What needs to be done: For each line in the data below that has the word "video", copy that line.

Dataset content:
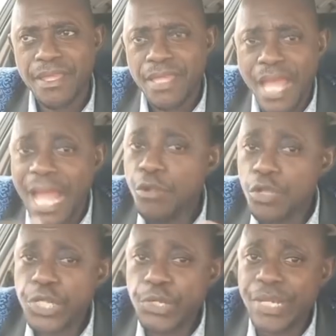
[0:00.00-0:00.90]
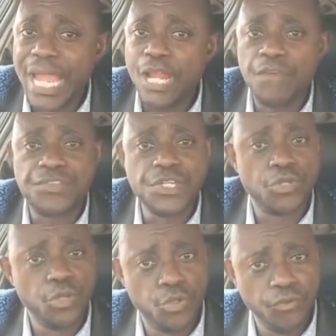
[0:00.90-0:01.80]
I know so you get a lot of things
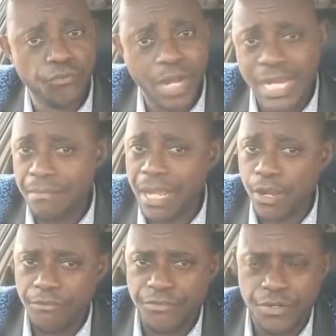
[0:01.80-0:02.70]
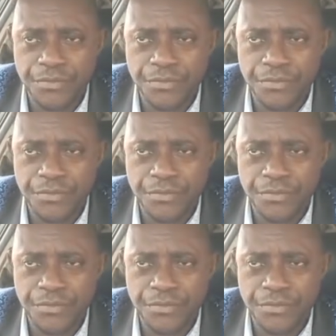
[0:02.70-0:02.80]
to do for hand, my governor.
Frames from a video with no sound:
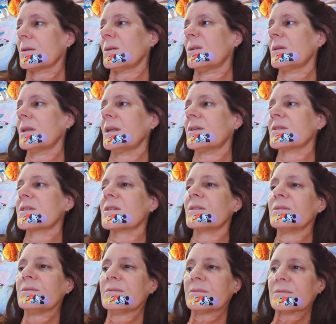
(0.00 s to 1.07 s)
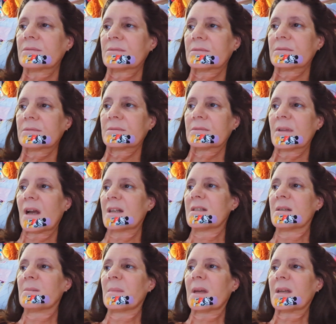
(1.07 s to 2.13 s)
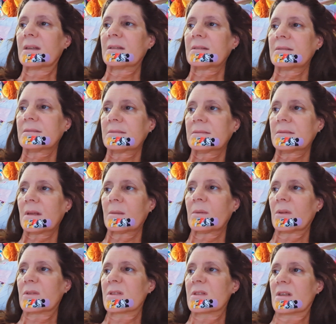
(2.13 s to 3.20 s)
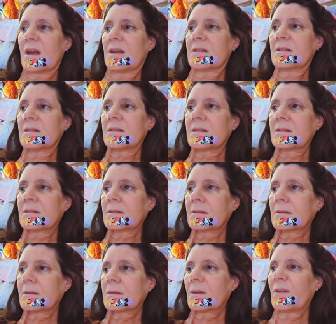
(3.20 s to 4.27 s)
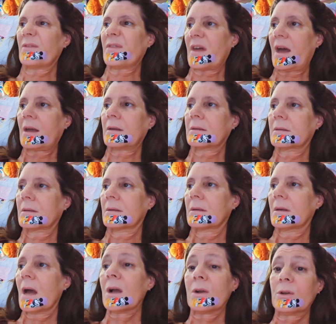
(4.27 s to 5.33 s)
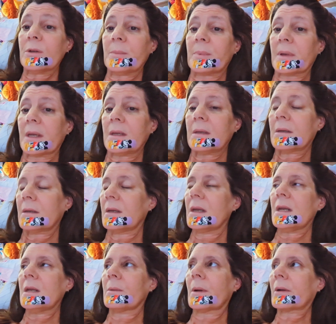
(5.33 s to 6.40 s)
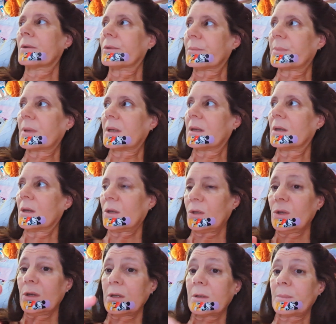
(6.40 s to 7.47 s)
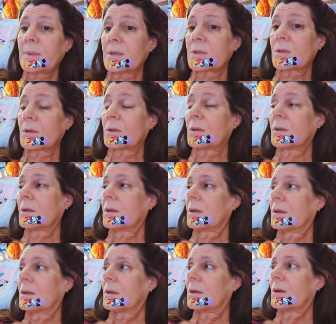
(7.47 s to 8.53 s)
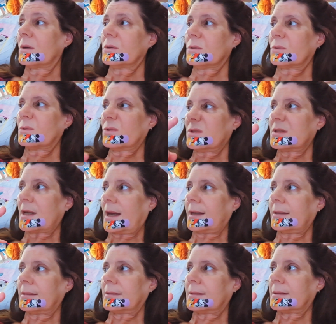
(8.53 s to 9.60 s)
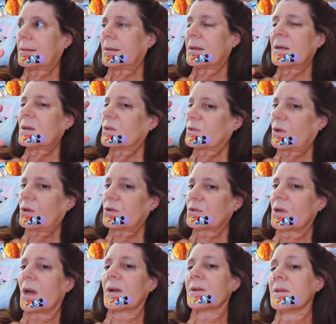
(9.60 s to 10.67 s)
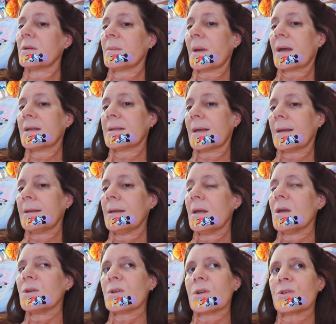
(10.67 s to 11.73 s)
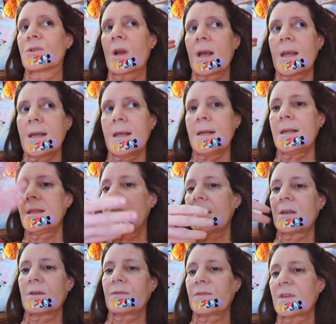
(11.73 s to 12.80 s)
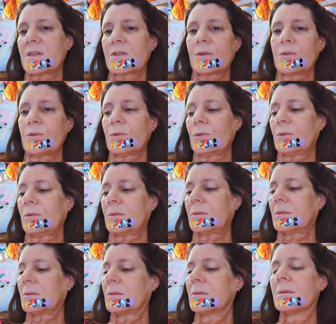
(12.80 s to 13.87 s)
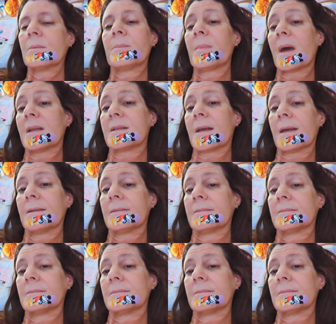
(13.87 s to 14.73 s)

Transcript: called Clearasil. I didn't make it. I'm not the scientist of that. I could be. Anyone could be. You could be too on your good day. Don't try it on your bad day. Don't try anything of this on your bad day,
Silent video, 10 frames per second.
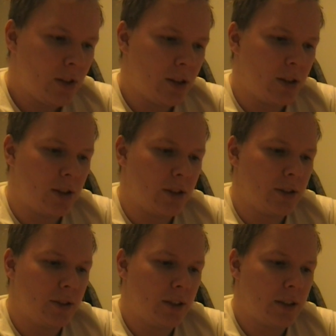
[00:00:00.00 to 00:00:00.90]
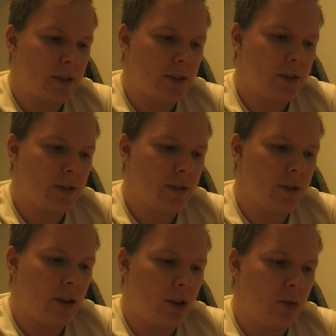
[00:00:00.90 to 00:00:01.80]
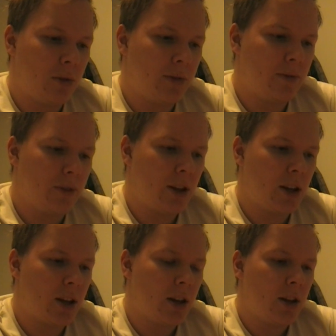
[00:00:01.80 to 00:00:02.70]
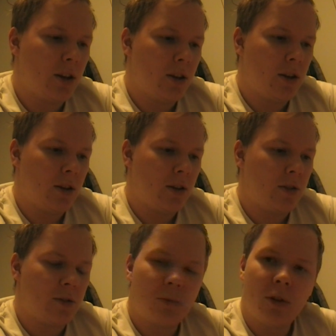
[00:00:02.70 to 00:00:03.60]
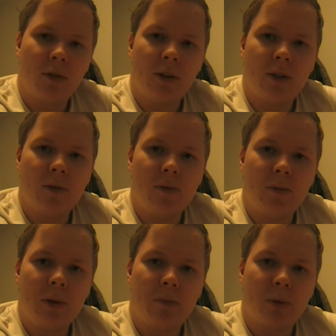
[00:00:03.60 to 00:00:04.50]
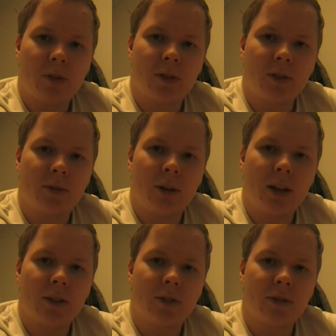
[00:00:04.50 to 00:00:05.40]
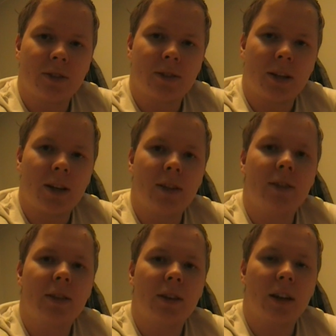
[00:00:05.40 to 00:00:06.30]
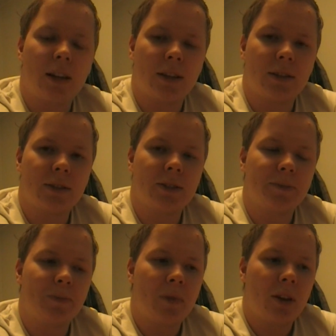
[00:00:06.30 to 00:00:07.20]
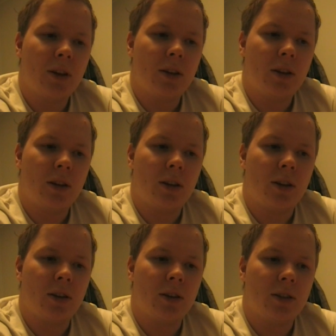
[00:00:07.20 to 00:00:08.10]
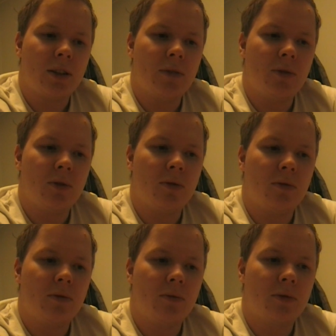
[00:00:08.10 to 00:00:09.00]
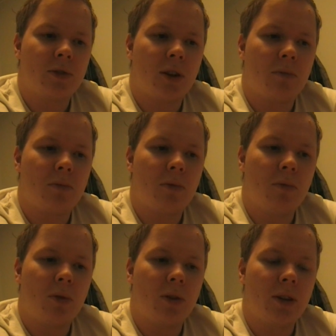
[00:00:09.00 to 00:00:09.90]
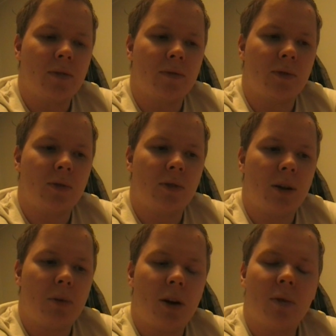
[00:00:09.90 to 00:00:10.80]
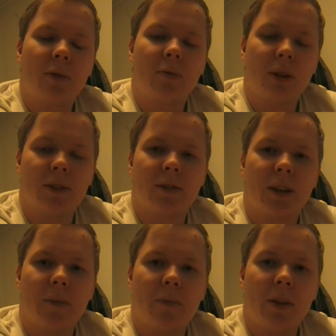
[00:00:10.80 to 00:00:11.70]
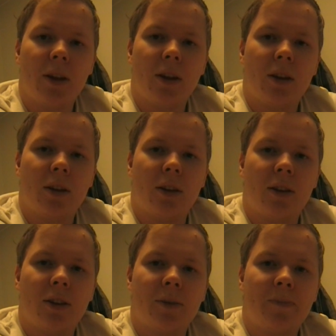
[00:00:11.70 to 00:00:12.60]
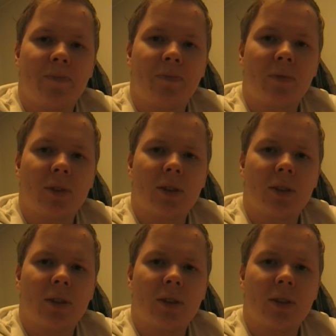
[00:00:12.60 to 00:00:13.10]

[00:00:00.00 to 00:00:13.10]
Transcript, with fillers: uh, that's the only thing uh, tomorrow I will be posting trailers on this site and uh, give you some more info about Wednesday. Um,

Answer to this exercise:
Frames from a video with no sound:
Silent video, 10 frames per second.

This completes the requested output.